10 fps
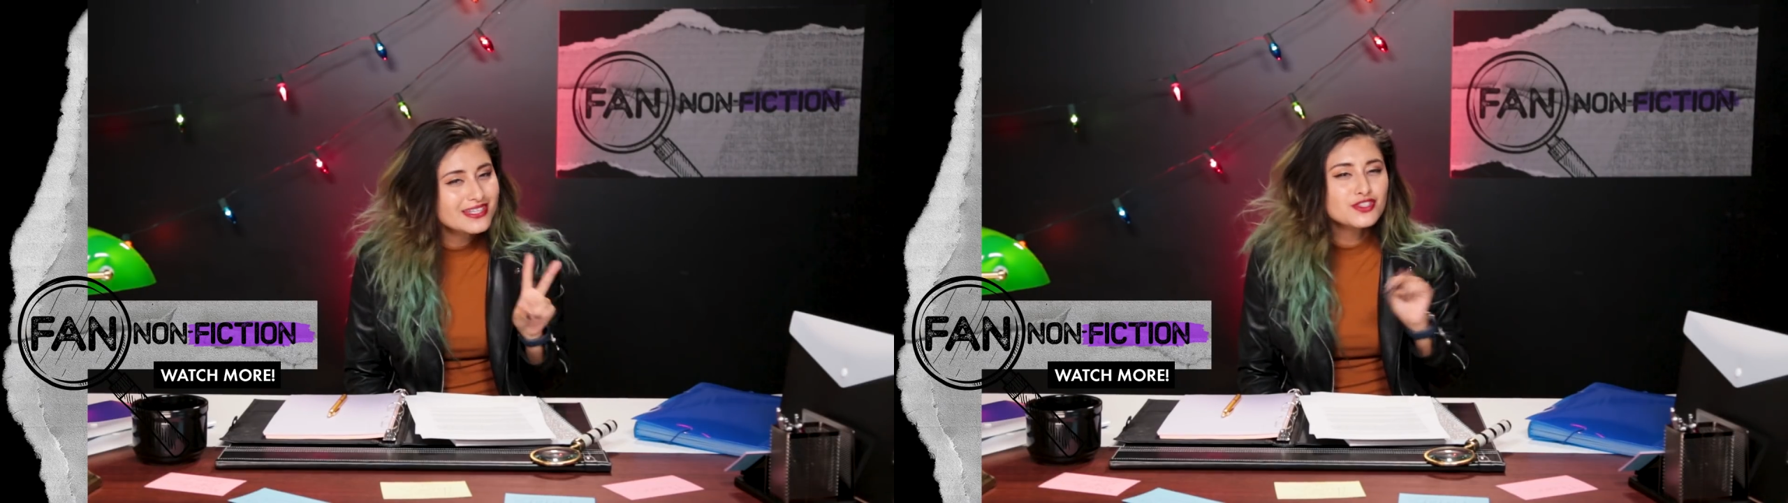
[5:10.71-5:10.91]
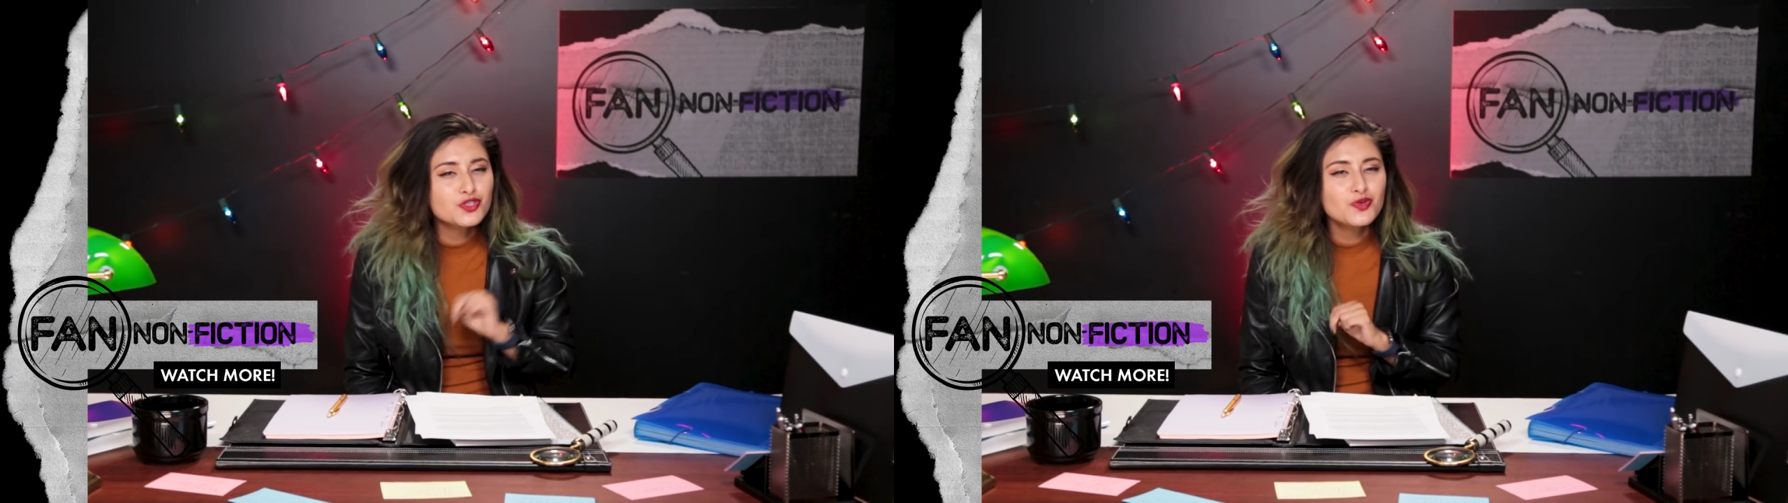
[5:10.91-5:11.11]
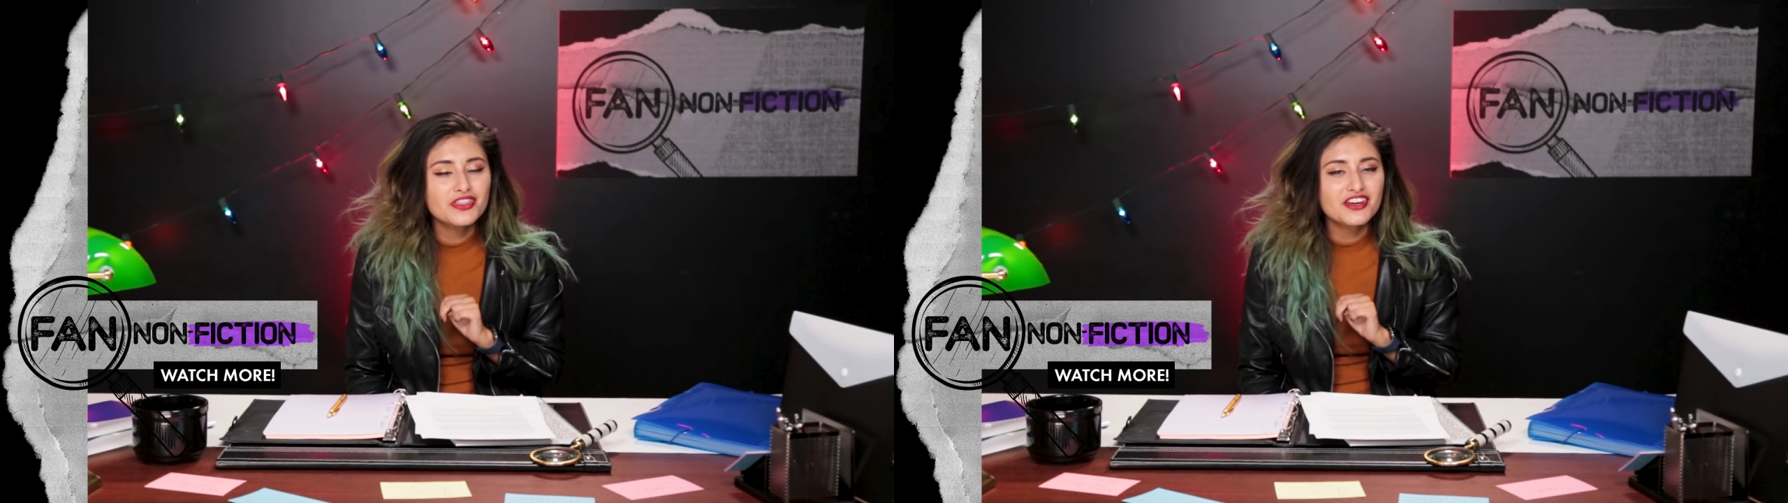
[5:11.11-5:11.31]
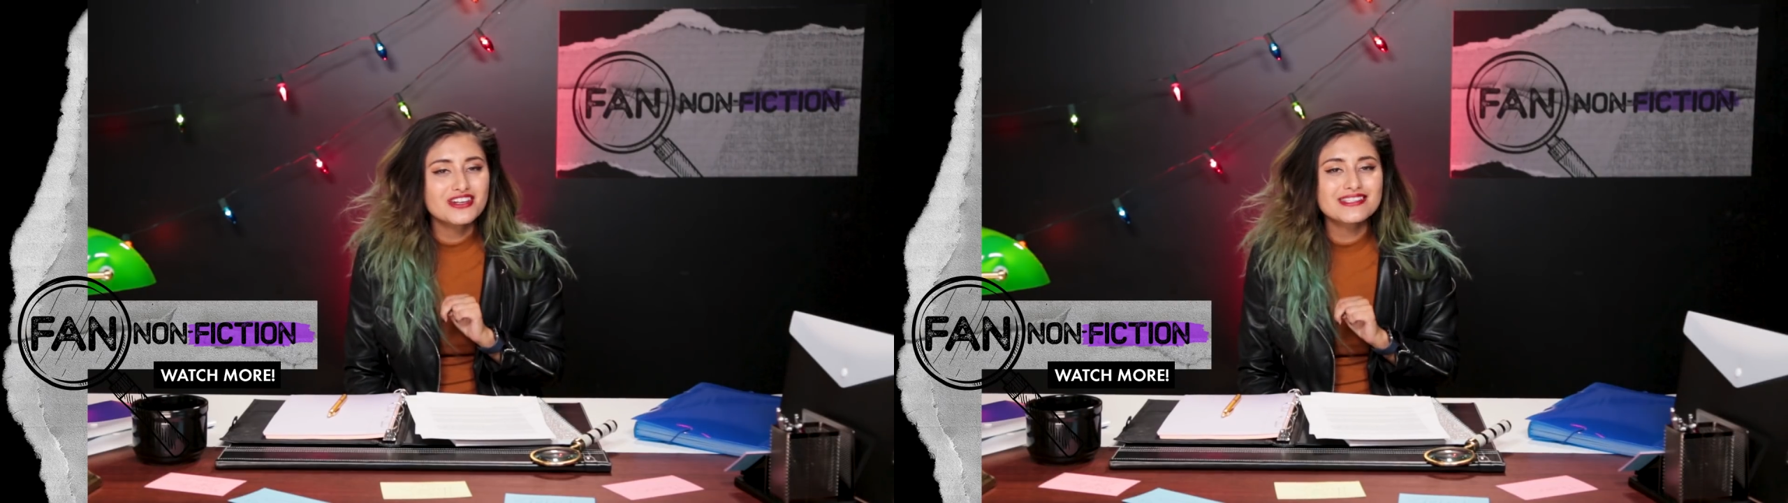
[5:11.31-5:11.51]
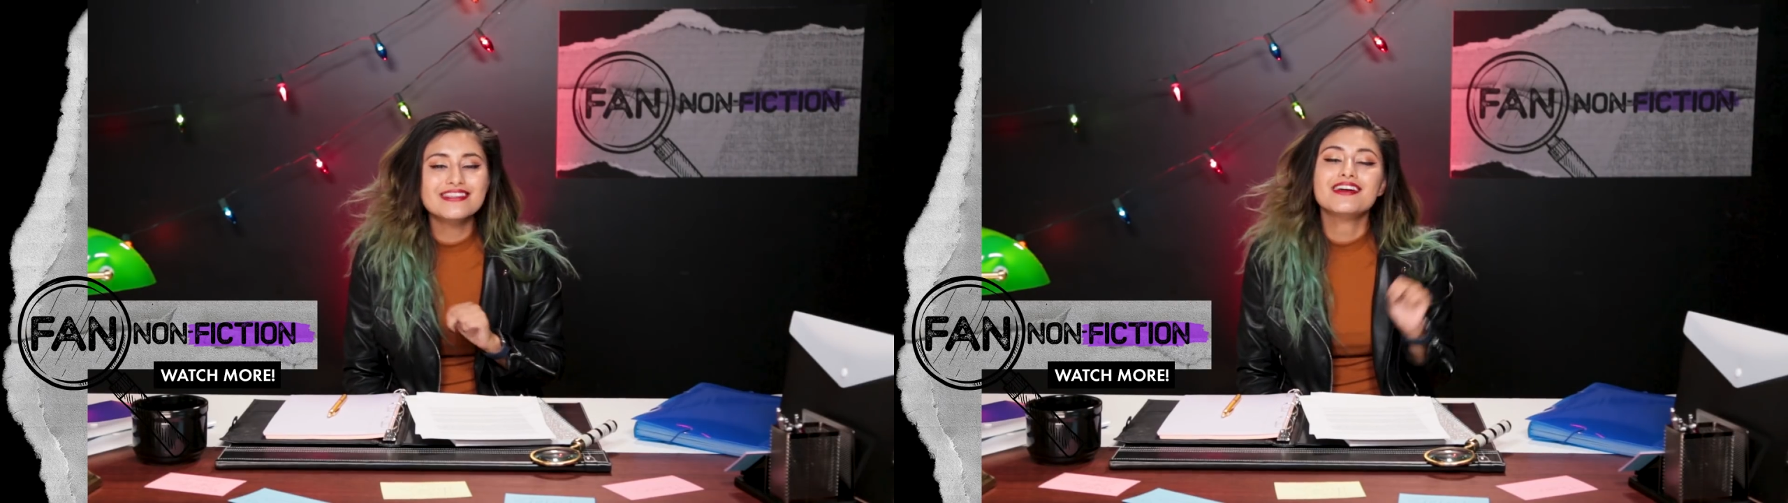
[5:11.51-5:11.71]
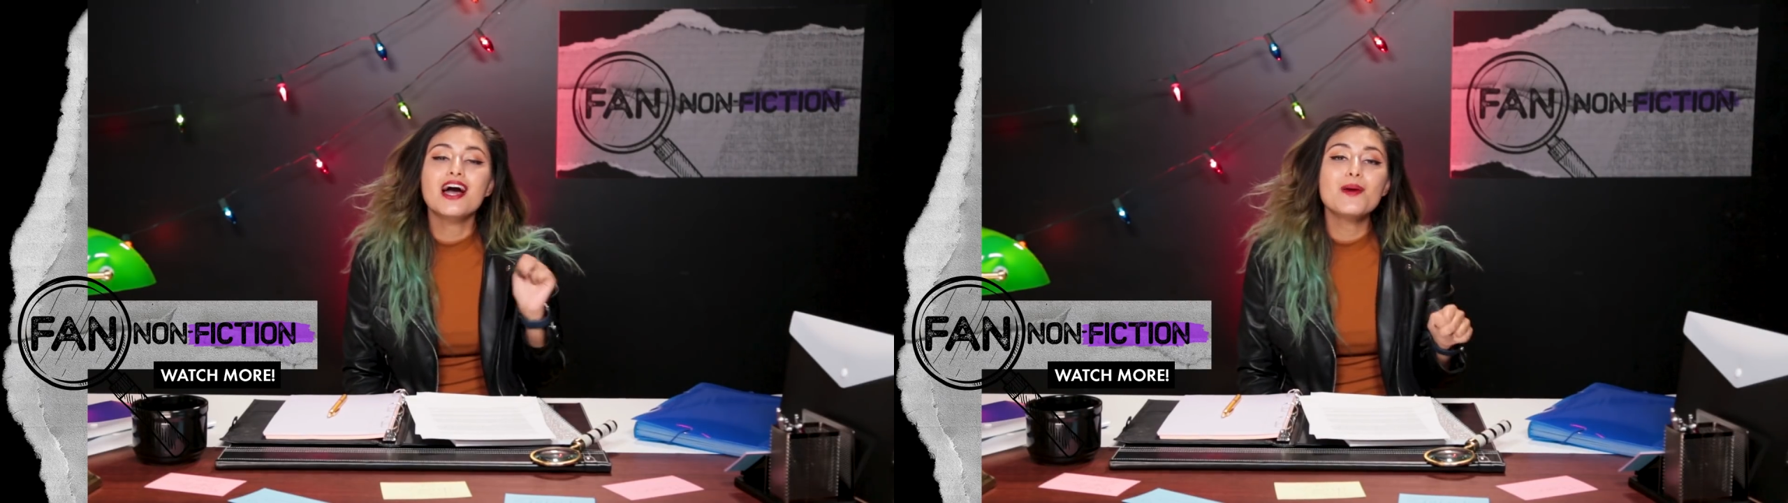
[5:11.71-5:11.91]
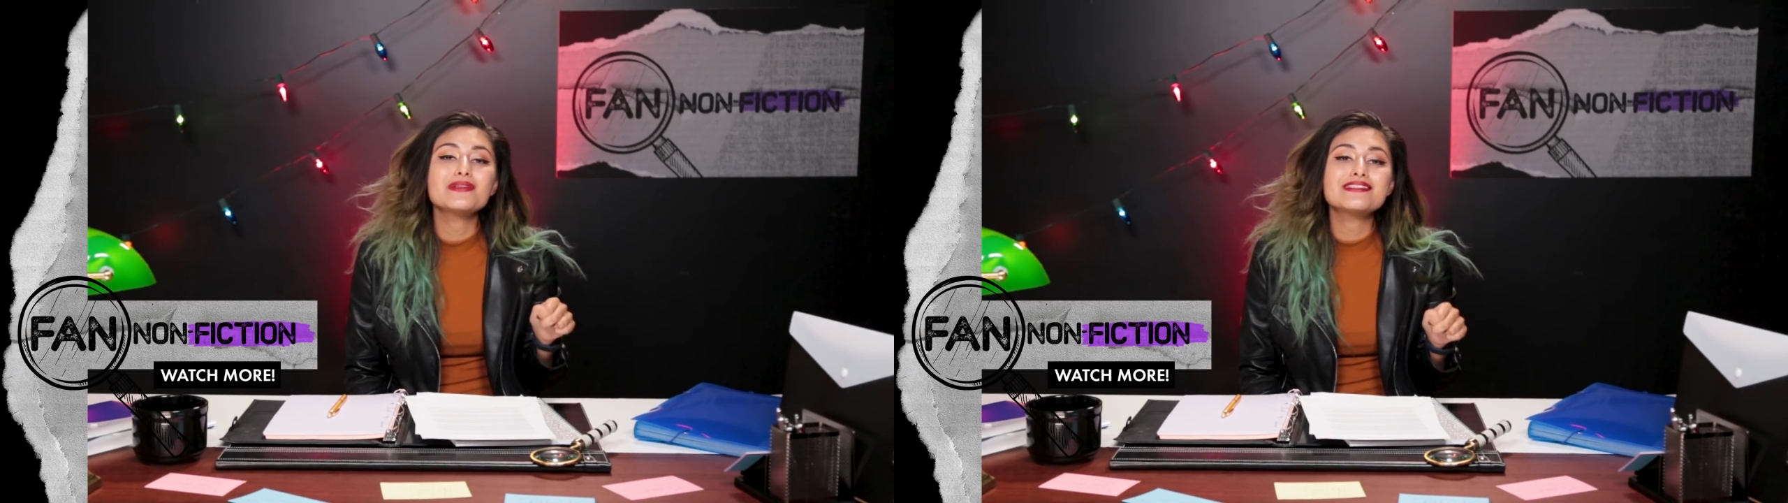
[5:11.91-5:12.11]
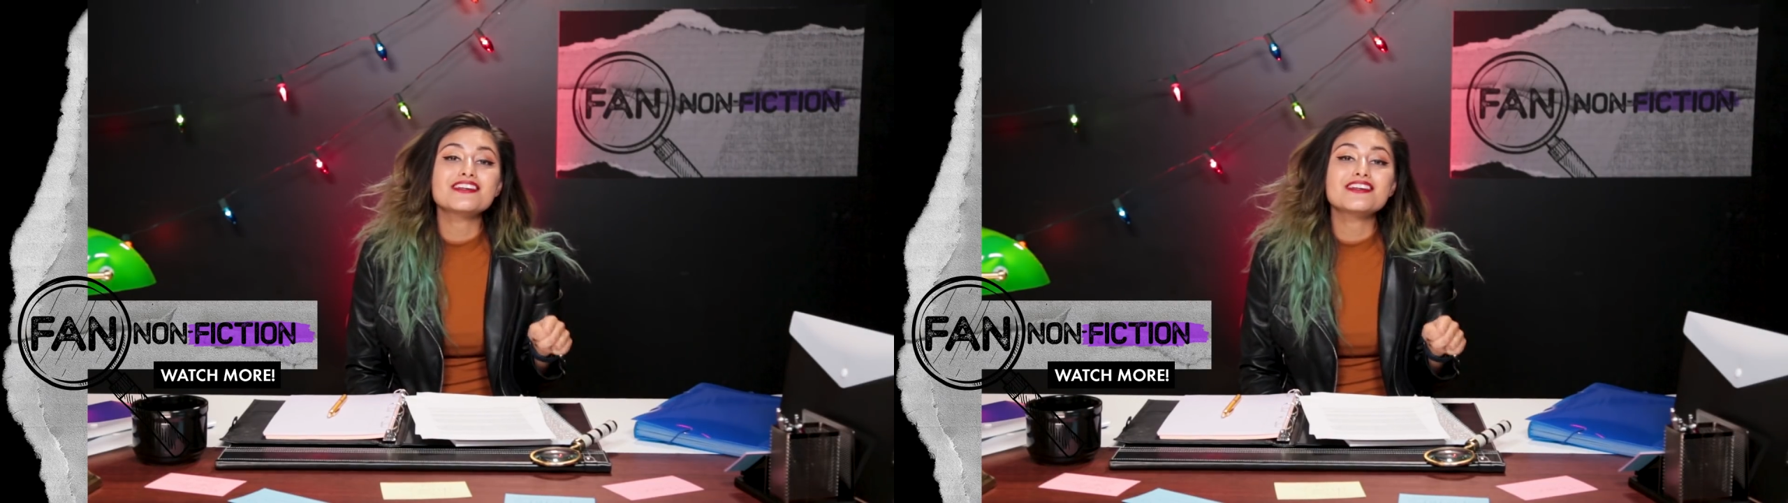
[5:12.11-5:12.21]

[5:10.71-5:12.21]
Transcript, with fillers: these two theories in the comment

...

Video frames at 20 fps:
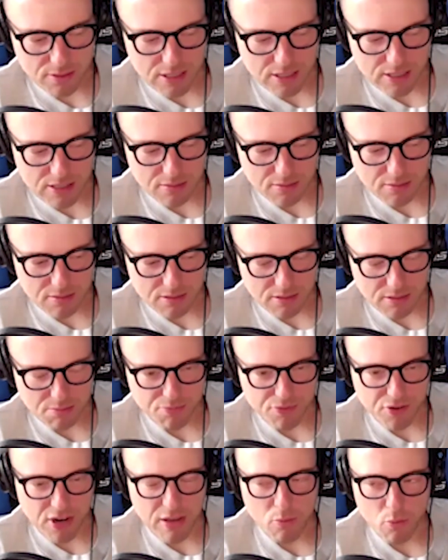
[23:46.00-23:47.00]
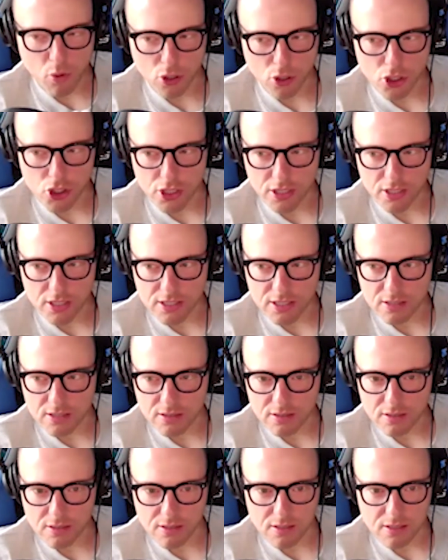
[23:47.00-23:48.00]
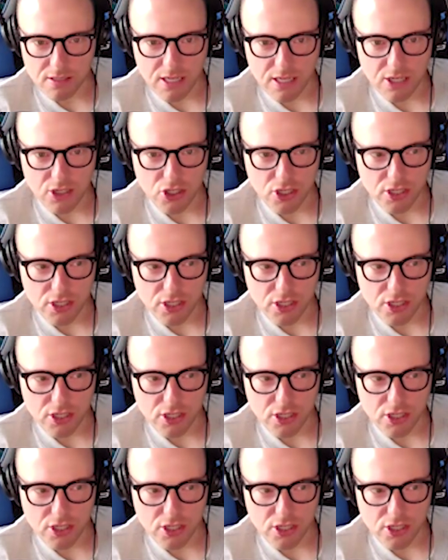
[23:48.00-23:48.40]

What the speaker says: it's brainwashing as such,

==

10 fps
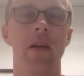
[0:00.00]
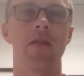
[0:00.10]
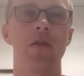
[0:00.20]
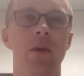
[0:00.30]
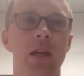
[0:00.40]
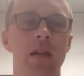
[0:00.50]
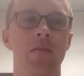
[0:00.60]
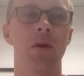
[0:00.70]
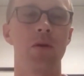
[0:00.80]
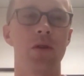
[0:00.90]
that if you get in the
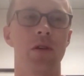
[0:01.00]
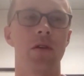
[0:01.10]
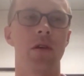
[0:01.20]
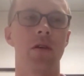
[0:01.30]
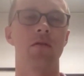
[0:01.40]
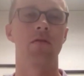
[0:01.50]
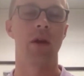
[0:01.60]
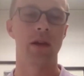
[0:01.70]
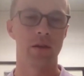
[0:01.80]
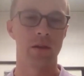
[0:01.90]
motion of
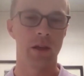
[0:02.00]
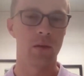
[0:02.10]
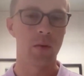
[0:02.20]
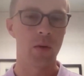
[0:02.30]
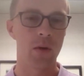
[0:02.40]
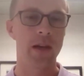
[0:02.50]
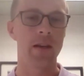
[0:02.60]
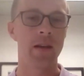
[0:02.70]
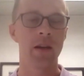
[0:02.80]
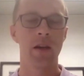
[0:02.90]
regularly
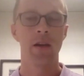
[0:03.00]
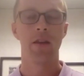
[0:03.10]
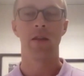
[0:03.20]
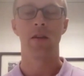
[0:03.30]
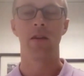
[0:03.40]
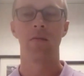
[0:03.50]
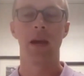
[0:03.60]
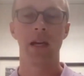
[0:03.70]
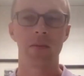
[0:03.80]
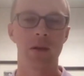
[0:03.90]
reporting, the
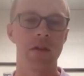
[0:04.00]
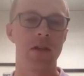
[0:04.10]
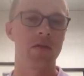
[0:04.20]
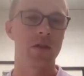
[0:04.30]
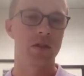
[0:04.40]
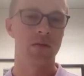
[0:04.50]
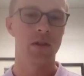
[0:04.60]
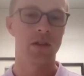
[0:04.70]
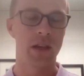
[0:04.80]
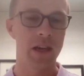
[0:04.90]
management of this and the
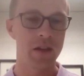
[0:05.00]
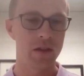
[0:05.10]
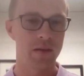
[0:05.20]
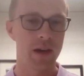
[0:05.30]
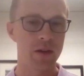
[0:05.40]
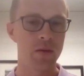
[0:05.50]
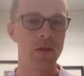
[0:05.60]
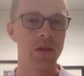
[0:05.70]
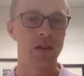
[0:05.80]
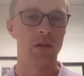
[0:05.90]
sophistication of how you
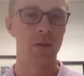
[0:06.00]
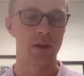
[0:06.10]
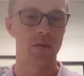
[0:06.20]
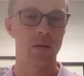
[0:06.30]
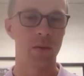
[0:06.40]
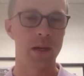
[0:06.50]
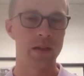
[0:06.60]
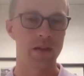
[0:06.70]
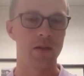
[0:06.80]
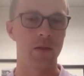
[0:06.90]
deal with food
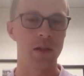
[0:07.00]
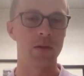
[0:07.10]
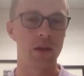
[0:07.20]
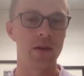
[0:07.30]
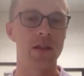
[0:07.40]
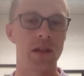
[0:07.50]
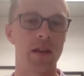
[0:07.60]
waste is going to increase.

=== Exercise requirements ===
Working from the entries above, please transcribe only the lines from the line with "[5:11.71-5:11.91]" through the line with "Transcript, with fillers: these", exactly, with both end lines and without pictures.

=== Output of the exercise ===
[5:11.71-5:11.91]
[5:11.91-5:12.11]
[5:12.11-5:12.21]

[5:10.71-5:12.21]
Transcript, with fillers: these two theories in the comment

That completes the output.